[Data entries]

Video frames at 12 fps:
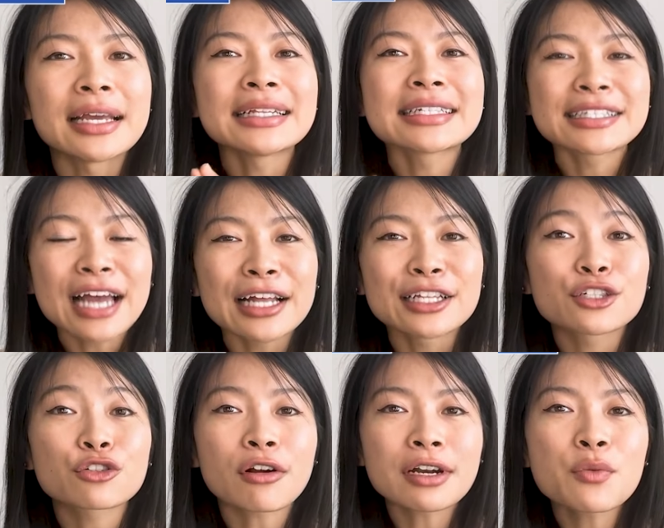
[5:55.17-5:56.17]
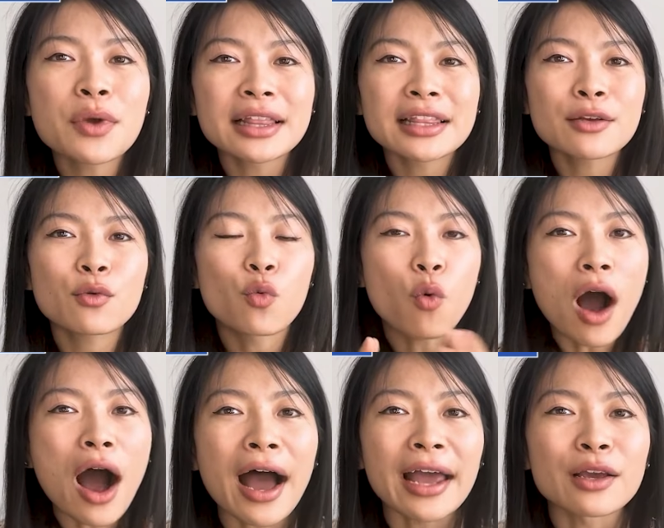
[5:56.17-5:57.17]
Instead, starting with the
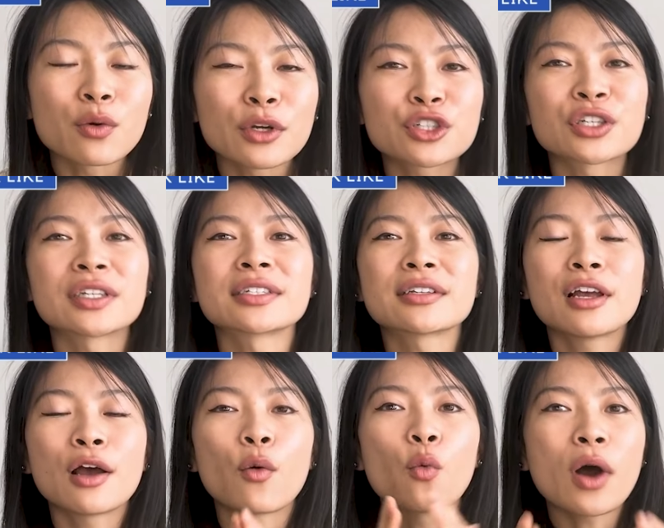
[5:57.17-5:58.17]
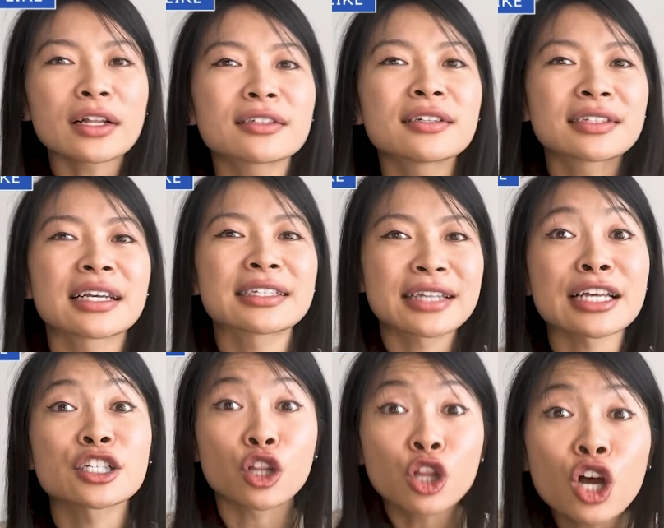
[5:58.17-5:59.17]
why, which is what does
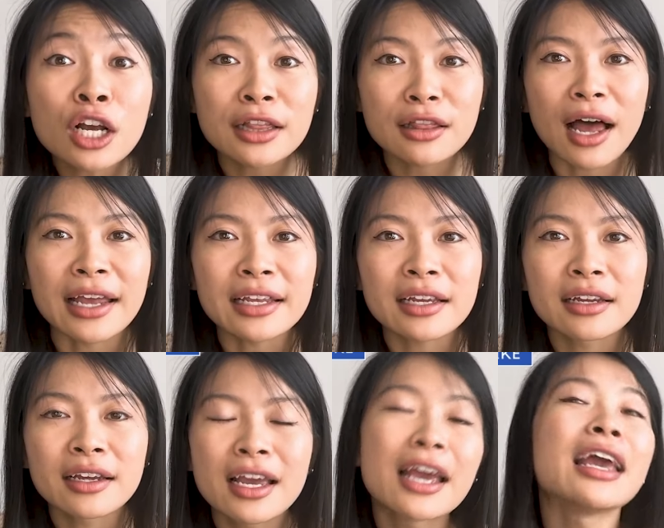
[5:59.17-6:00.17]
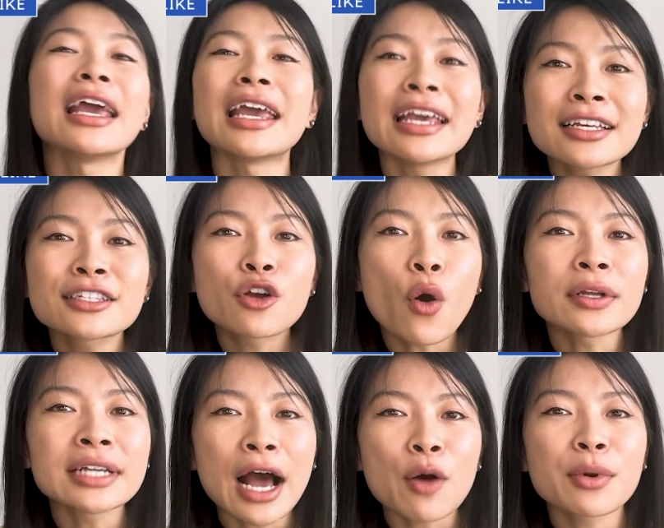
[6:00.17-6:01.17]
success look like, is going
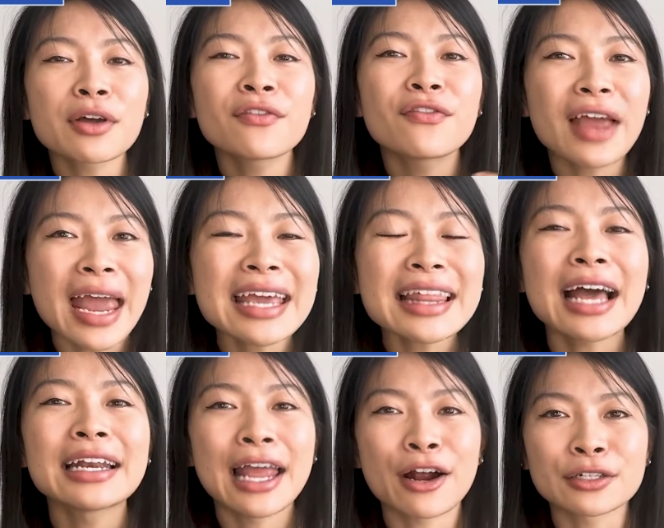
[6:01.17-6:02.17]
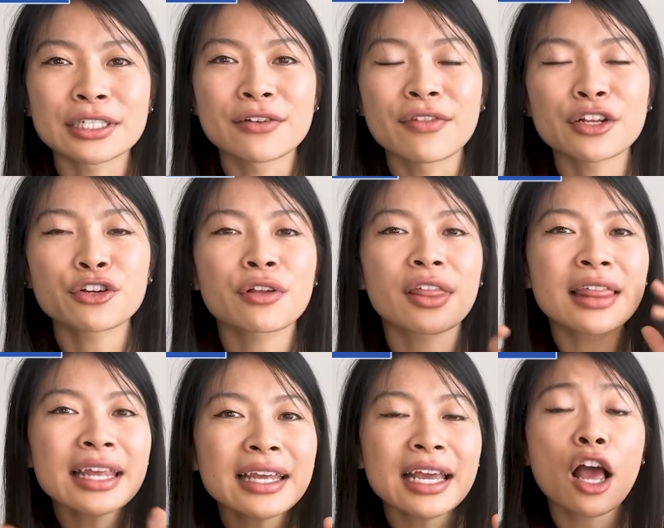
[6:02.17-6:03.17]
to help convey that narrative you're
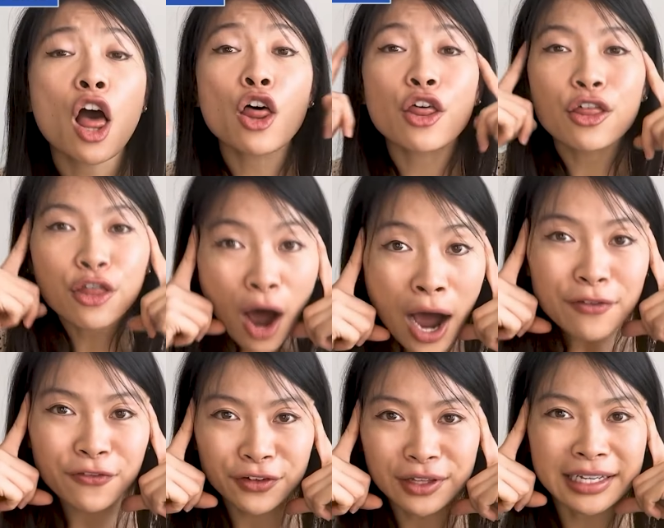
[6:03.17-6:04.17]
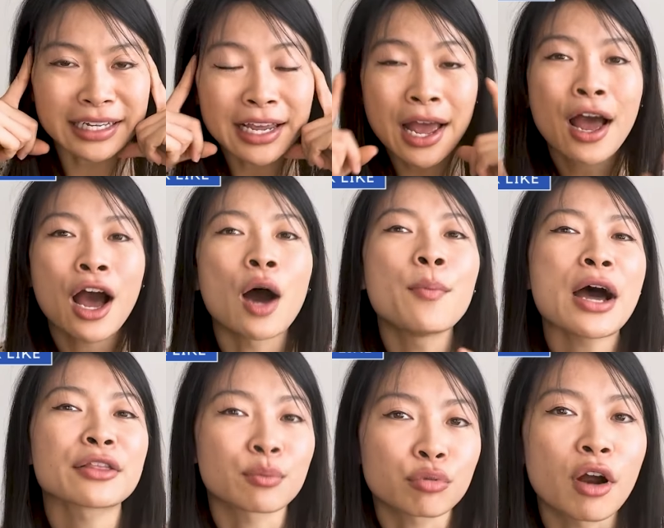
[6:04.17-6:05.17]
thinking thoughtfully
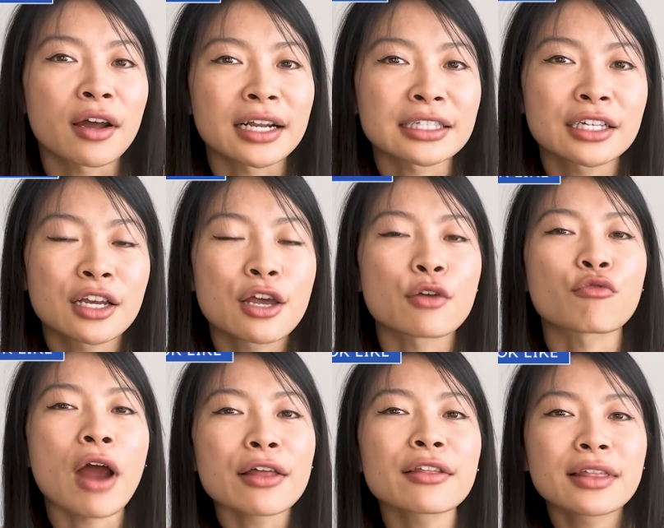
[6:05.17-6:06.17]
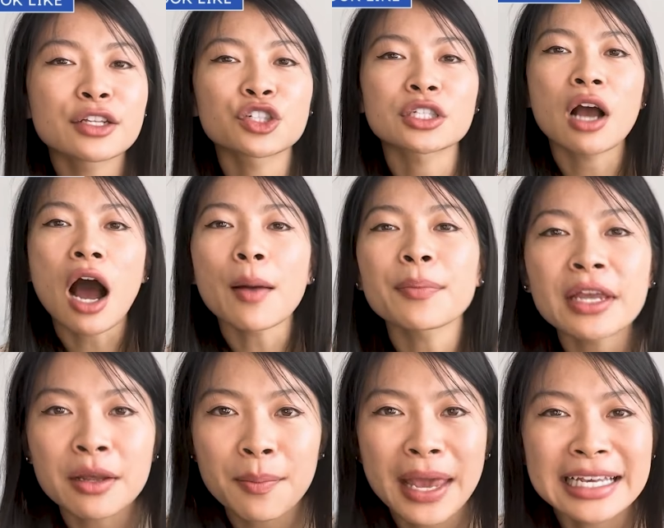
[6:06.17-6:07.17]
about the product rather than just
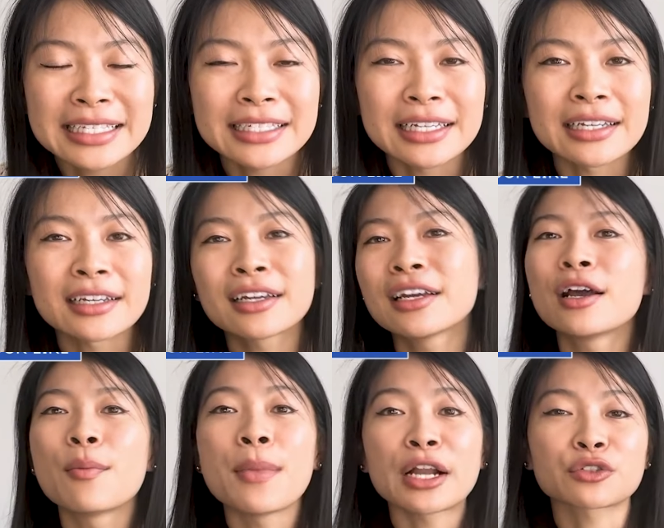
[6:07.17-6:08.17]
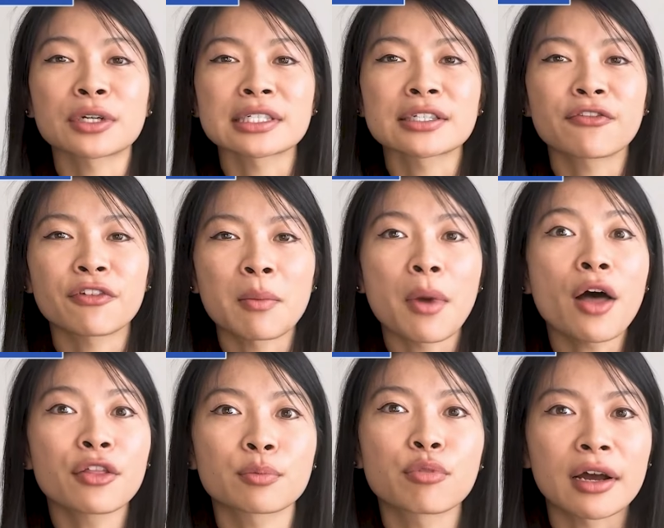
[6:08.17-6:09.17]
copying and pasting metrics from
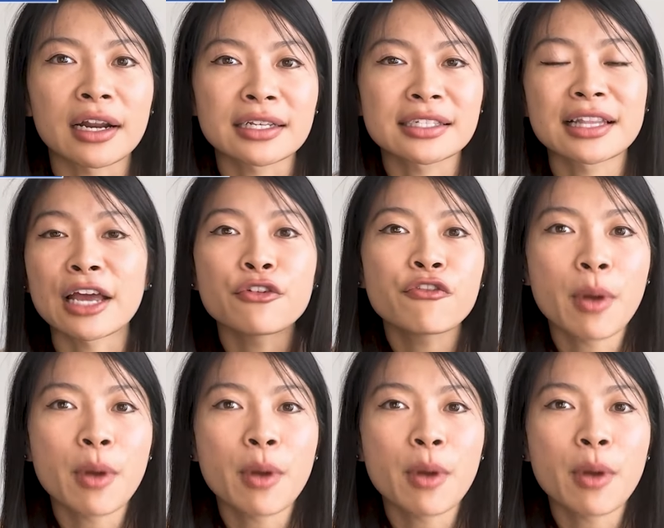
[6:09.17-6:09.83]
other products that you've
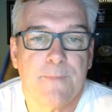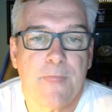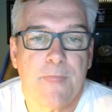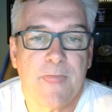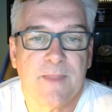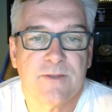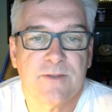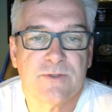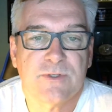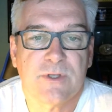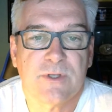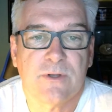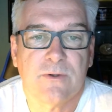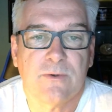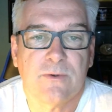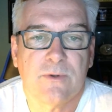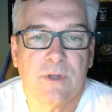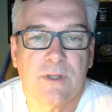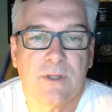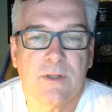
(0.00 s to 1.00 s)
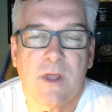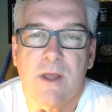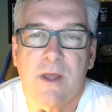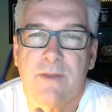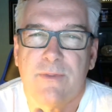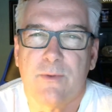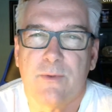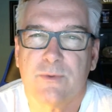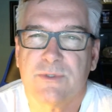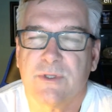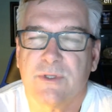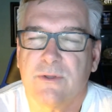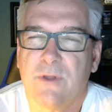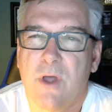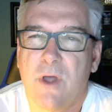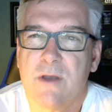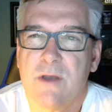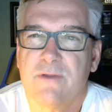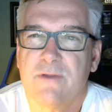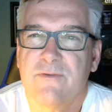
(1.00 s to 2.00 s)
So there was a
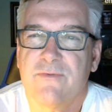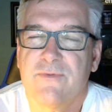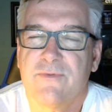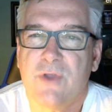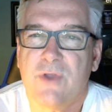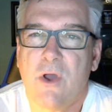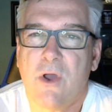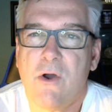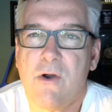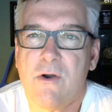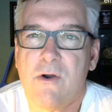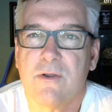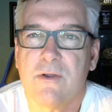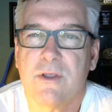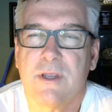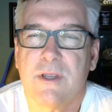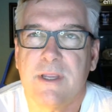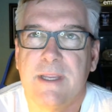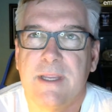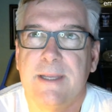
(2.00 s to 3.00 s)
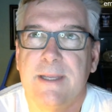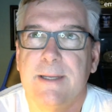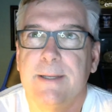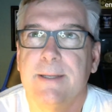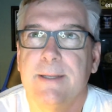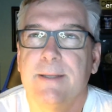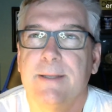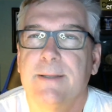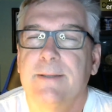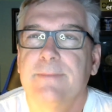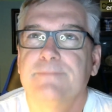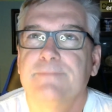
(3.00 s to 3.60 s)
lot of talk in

*WHAT THIS TASK INVOLVES*.
Word for word, output the lines from the line bearing "[6:04.17-6:05.17]" through the end of the records above, and only those, without the pictures.

*SOLUTION TO THE EXERCISE*.
[6:04.17-6:05.17]
thinking thoughtfully
[6:05.17-6:06.17]
[6:06.17-6:07.17]
about the product rather than just
[6:07.17-6:08.17]
[6:08.17-6:09.17]
copying and pasting metrics from
[6:09.17-6:09.83]
other products that you've
(0.00 s to 1.00 s)
(1.00 s to 2.00 s)
So there was a
(2.00 s to 3.00 s)
(3.00 s to 3.60 s)
lot of talk in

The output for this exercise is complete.